Assignment ::
Every record that follows is to be copied exactly, with the pictures omitted.

Supplied entries ::
*-*-*

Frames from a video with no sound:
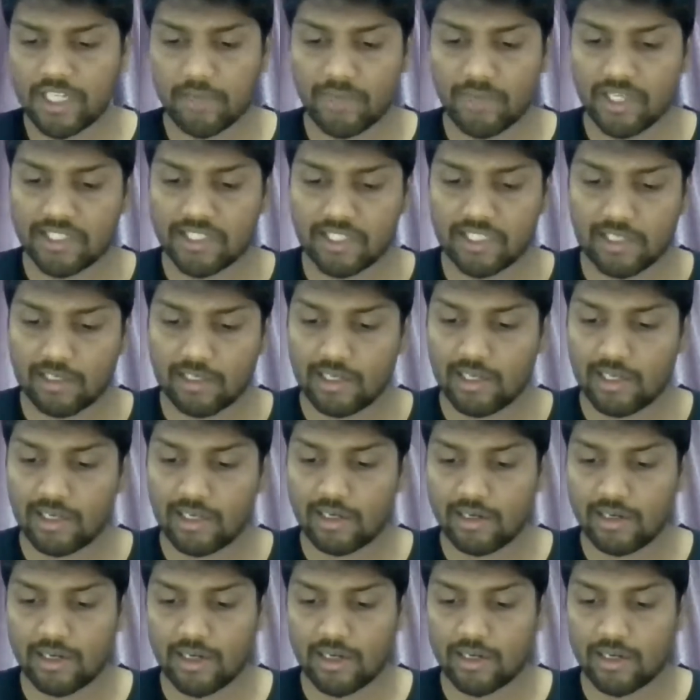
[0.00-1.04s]
basically,
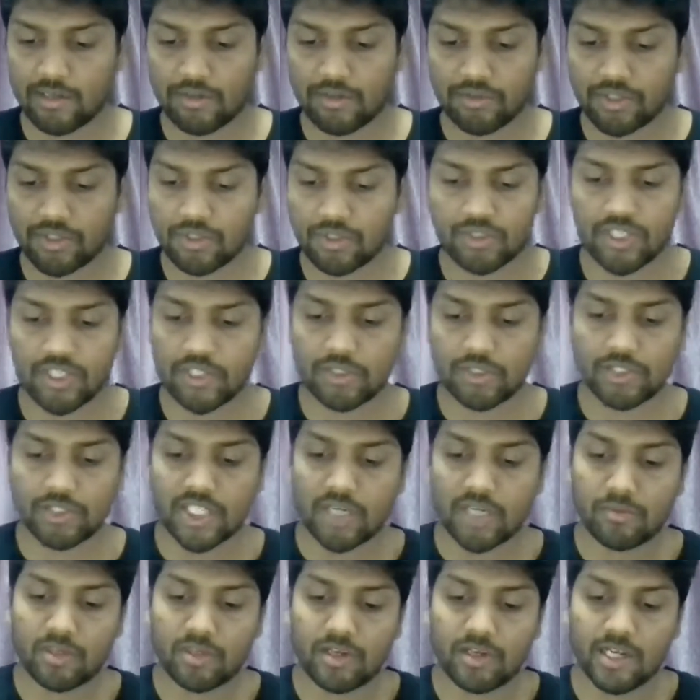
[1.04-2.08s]
just to
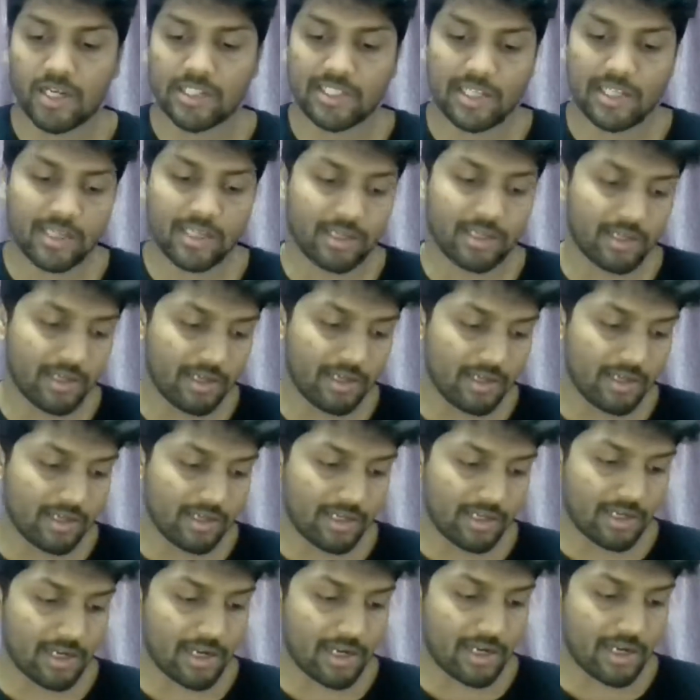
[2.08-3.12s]
summarize, like
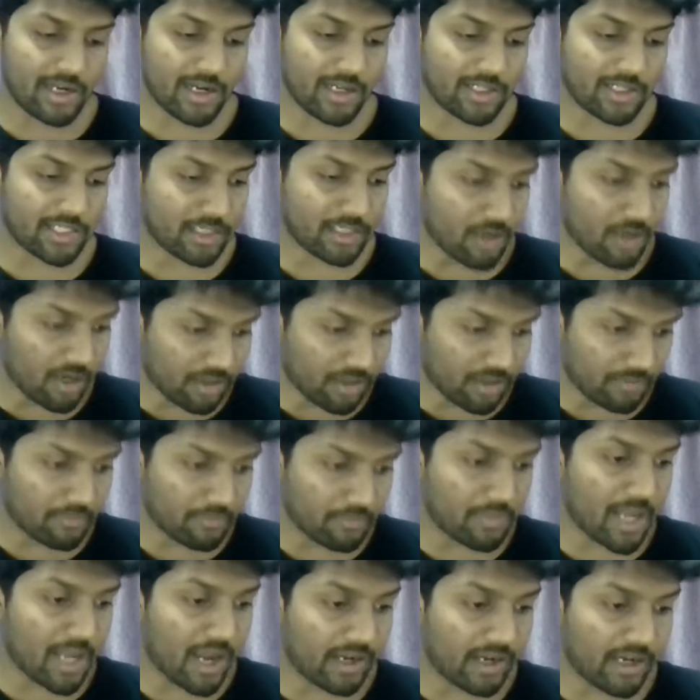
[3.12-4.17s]
it's not
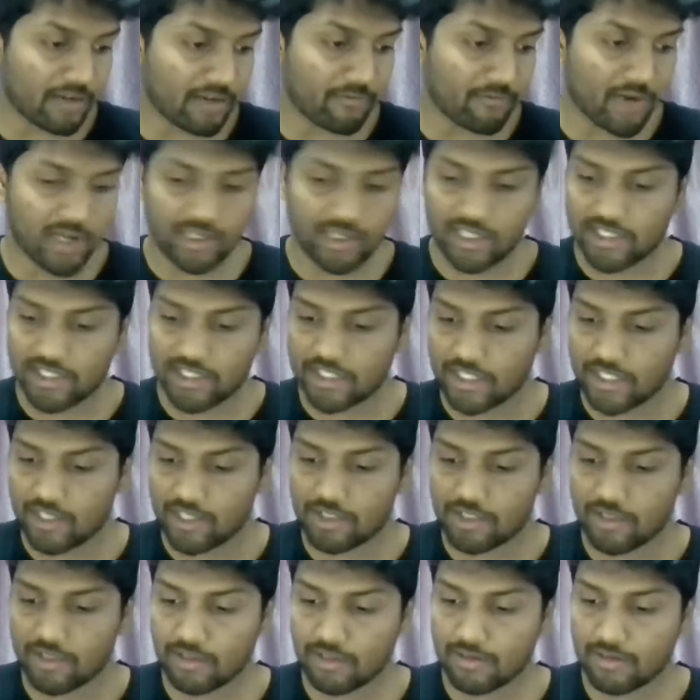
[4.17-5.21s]
black and white
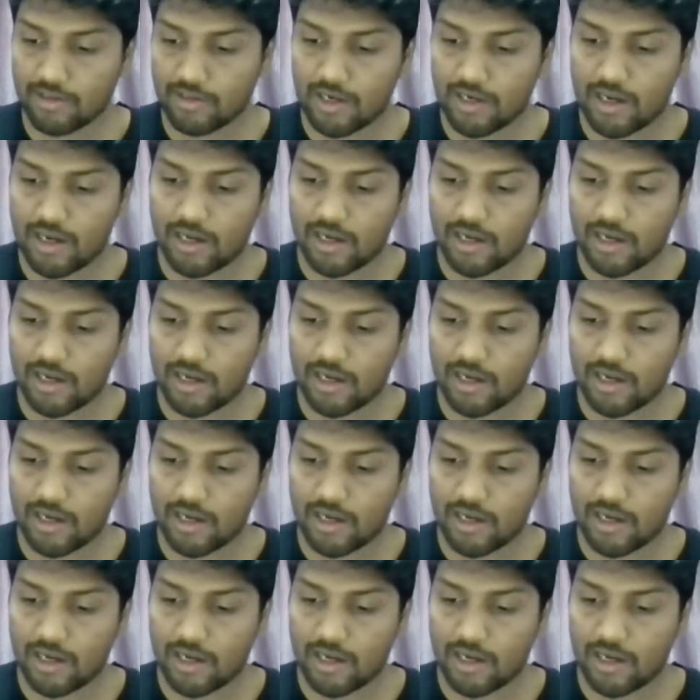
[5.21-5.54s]
decision.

*-*-*

Answer space ::
Frames from a video with no sound:
[0.00-1.04s]
basically,
[1.04-2.08s]
just to
[2.08-3.12s]
summarize, like
[3.12-4.17s]
it's not
[4.17-5.21s]
black and white
[5.21-5.54s]
decision.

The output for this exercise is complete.